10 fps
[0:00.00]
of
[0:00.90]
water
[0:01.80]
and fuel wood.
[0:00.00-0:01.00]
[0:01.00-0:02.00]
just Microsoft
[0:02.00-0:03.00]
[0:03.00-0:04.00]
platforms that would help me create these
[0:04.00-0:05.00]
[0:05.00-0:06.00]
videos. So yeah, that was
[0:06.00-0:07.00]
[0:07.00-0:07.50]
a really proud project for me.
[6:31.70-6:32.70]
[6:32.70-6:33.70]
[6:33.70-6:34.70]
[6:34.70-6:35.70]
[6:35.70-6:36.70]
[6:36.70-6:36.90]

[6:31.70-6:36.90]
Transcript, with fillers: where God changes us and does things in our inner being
====
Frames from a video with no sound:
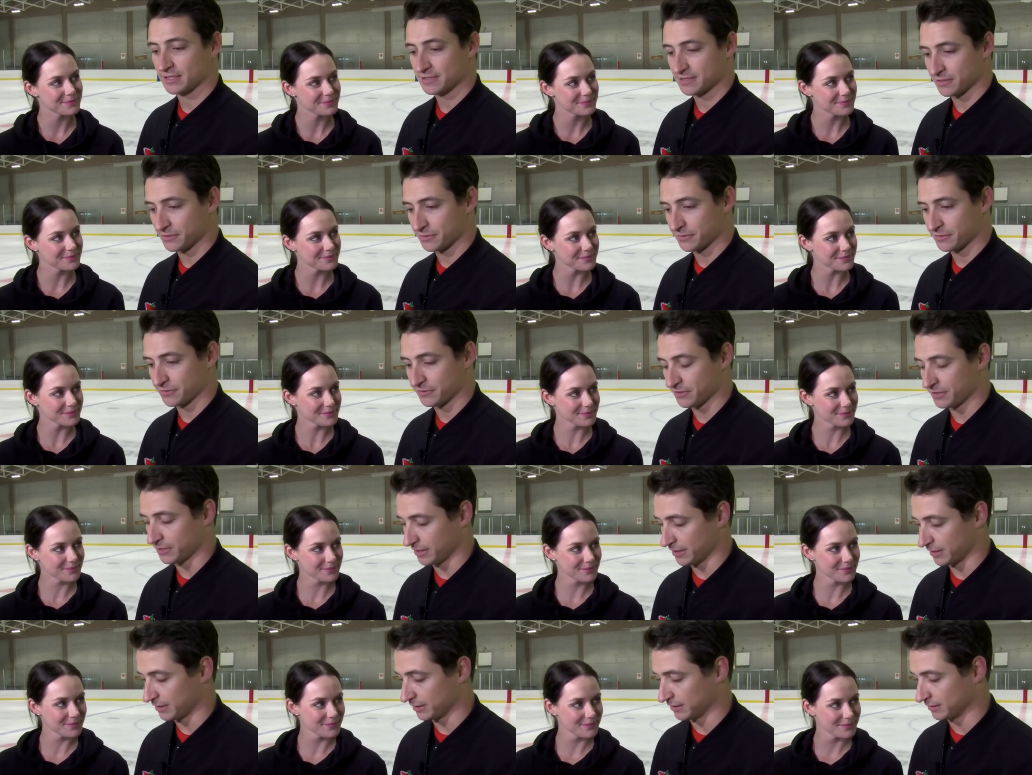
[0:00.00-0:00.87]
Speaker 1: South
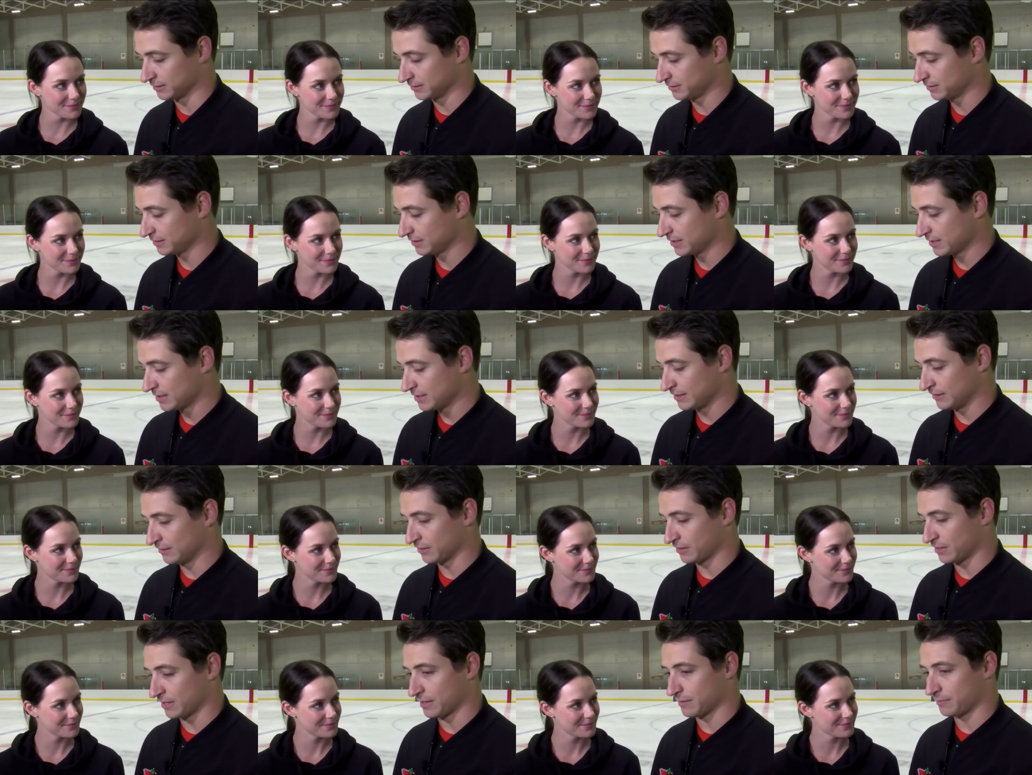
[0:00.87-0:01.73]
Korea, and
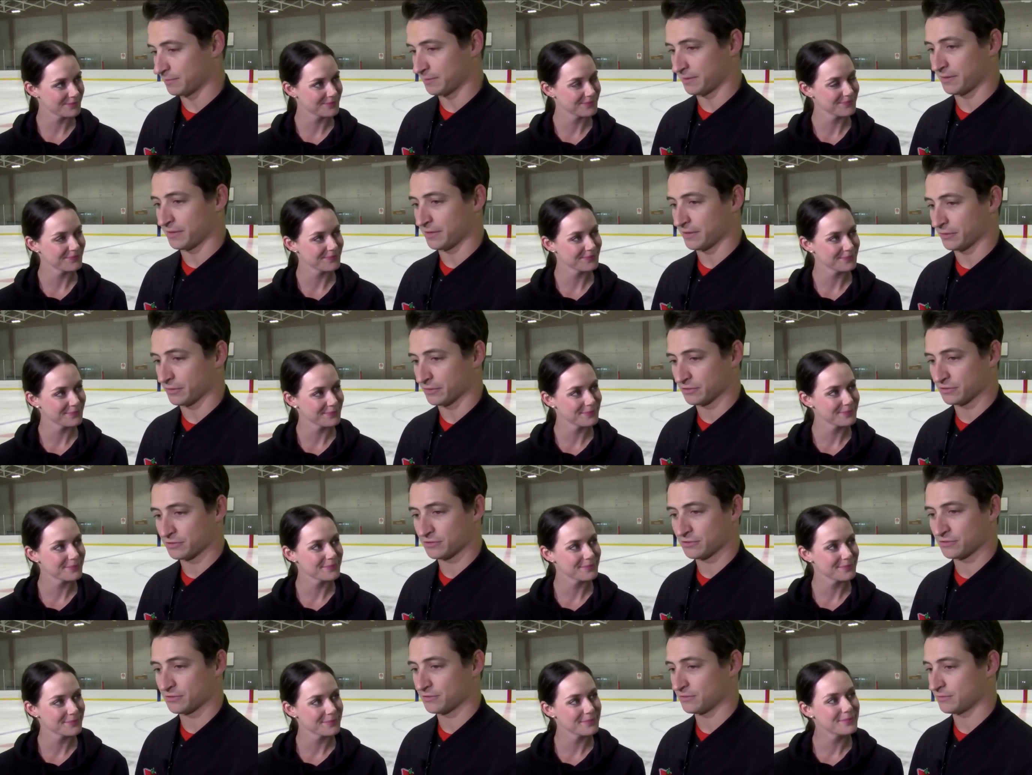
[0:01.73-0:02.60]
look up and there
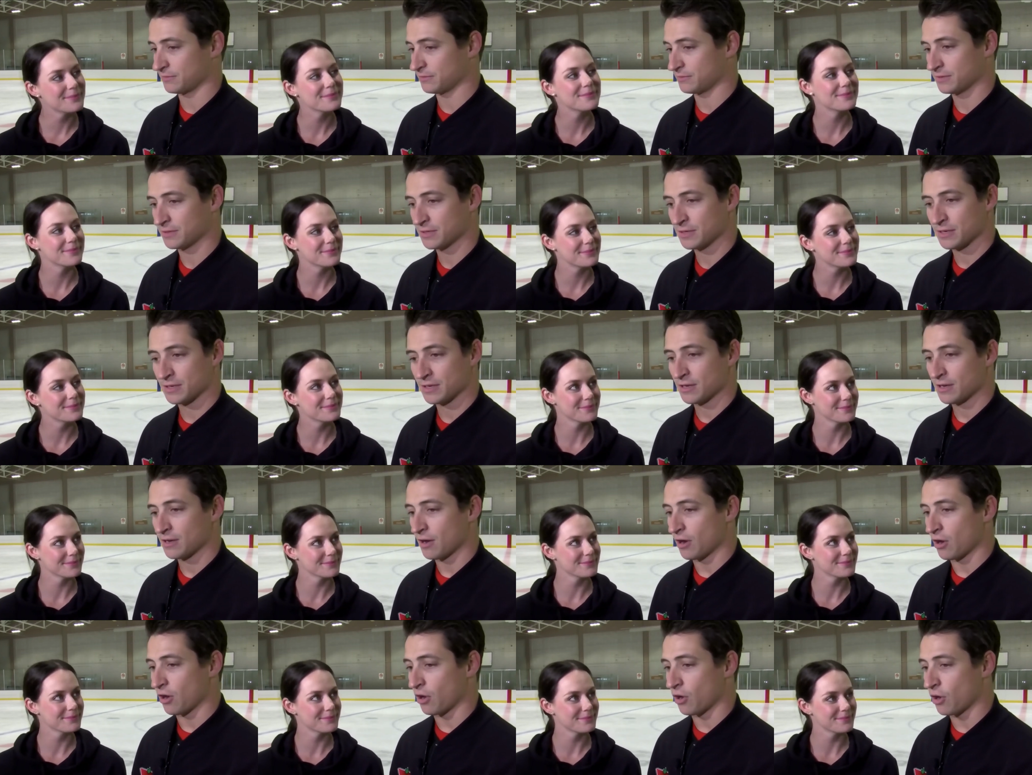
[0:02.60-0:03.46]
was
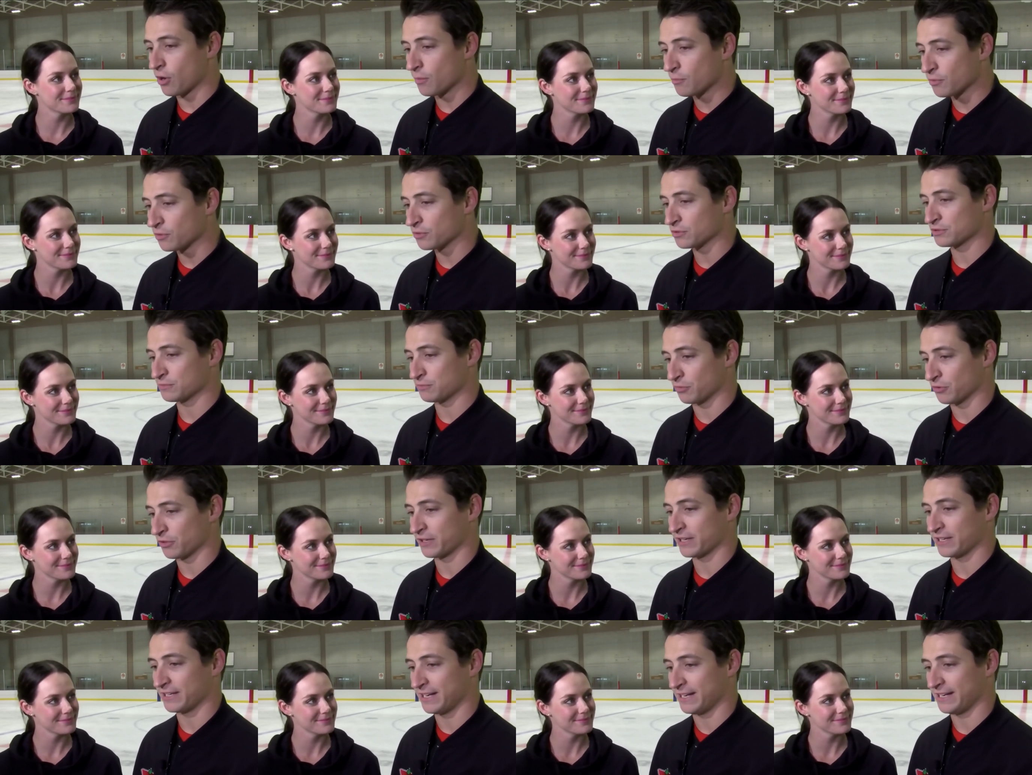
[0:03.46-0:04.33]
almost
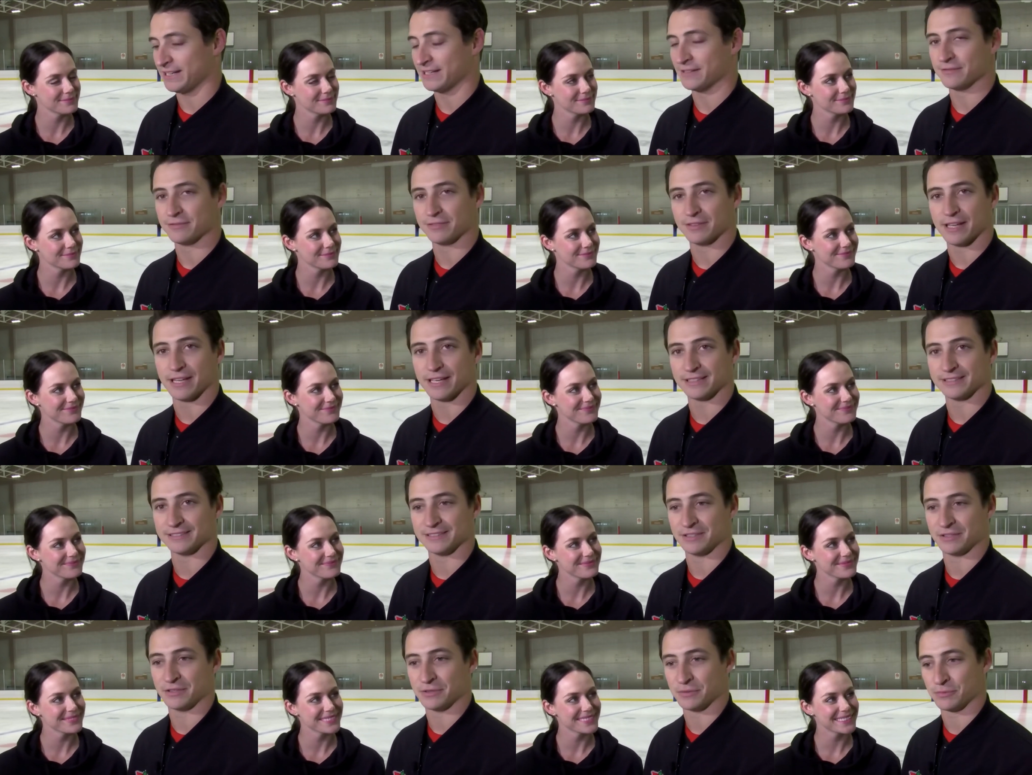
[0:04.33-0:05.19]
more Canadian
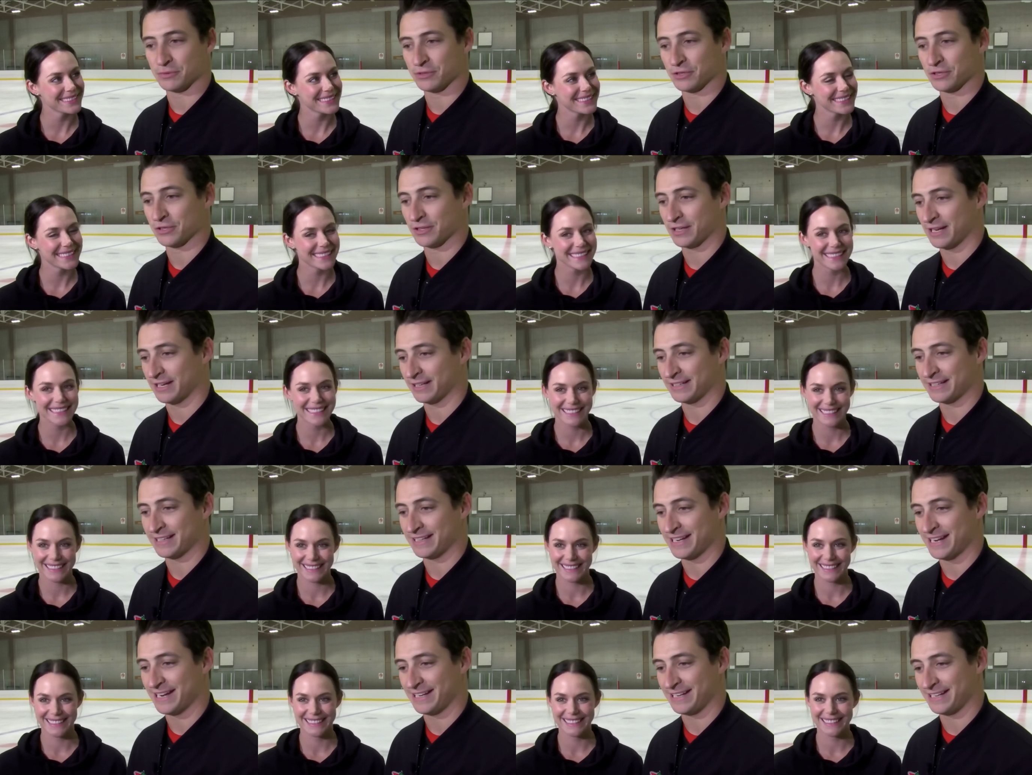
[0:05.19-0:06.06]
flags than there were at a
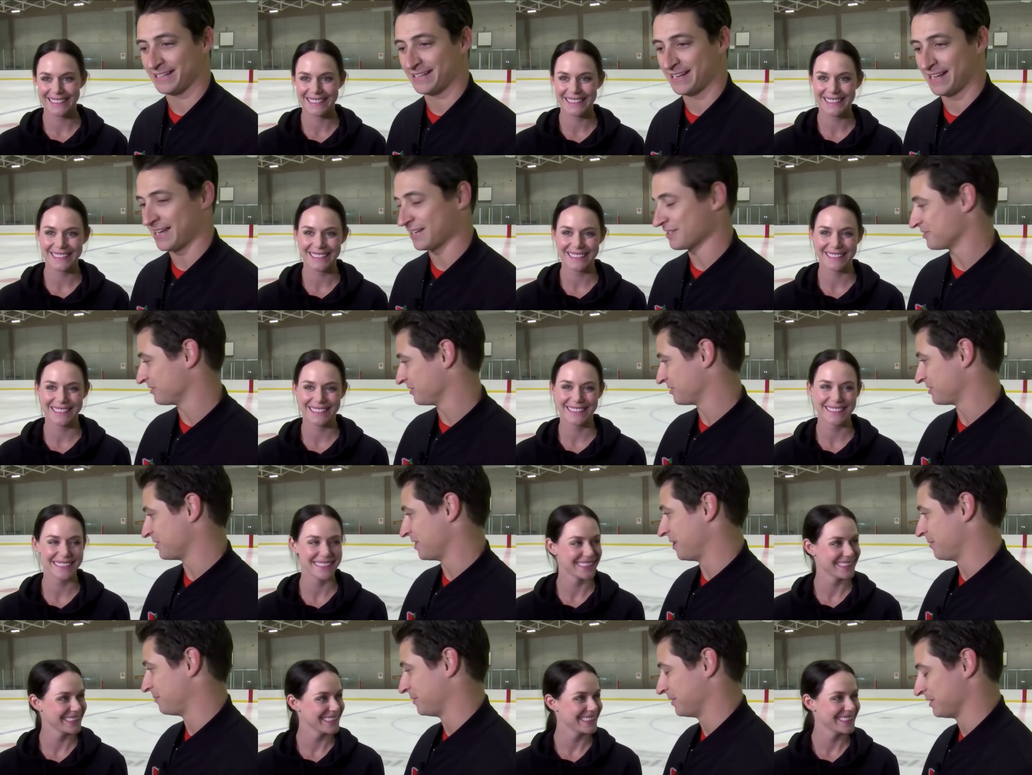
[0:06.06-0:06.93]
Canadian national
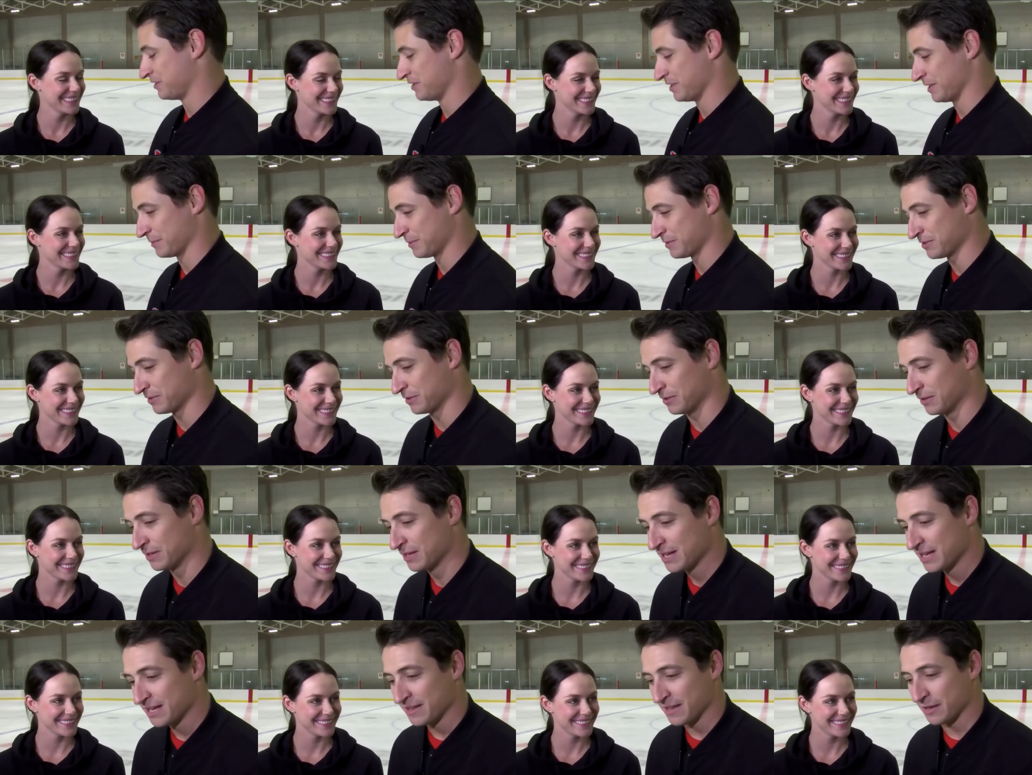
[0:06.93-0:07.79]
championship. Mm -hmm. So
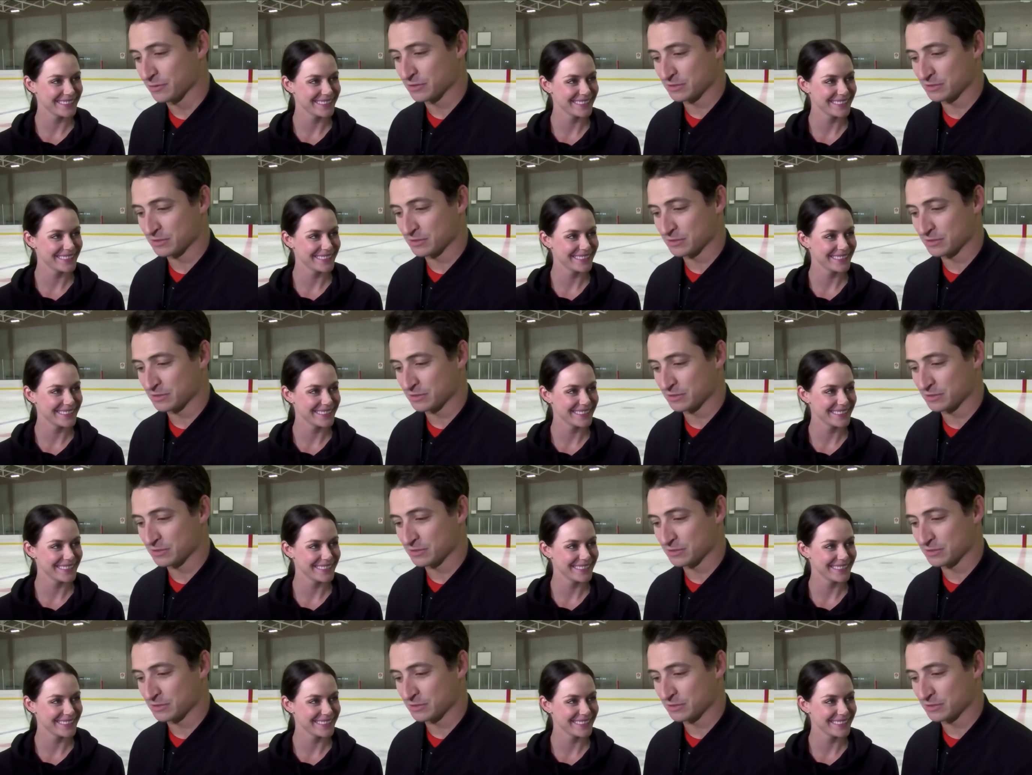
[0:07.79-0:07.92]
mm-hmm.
====
- [Exercise instructions]: Would you please repeat exactly the lines above, starting at the line with "[0:07.00-0:07.50]" and stopping at the line with "Transcript, with fillers: where", both included?

- [Task result]:
[0:07.00-0:07.50]
a really proud project for me.
[6:31.70-6:32.70]
[6:32.70-6:33.70]
[6:33.70-6:34.70]
[6:34.70-6:35.70]
[6:35.70-6:36.70]
[6:36.70-6:36.90]

[6:31.70-6:36.90]
Transcript, with fillers: where God changes us and does things in our inner being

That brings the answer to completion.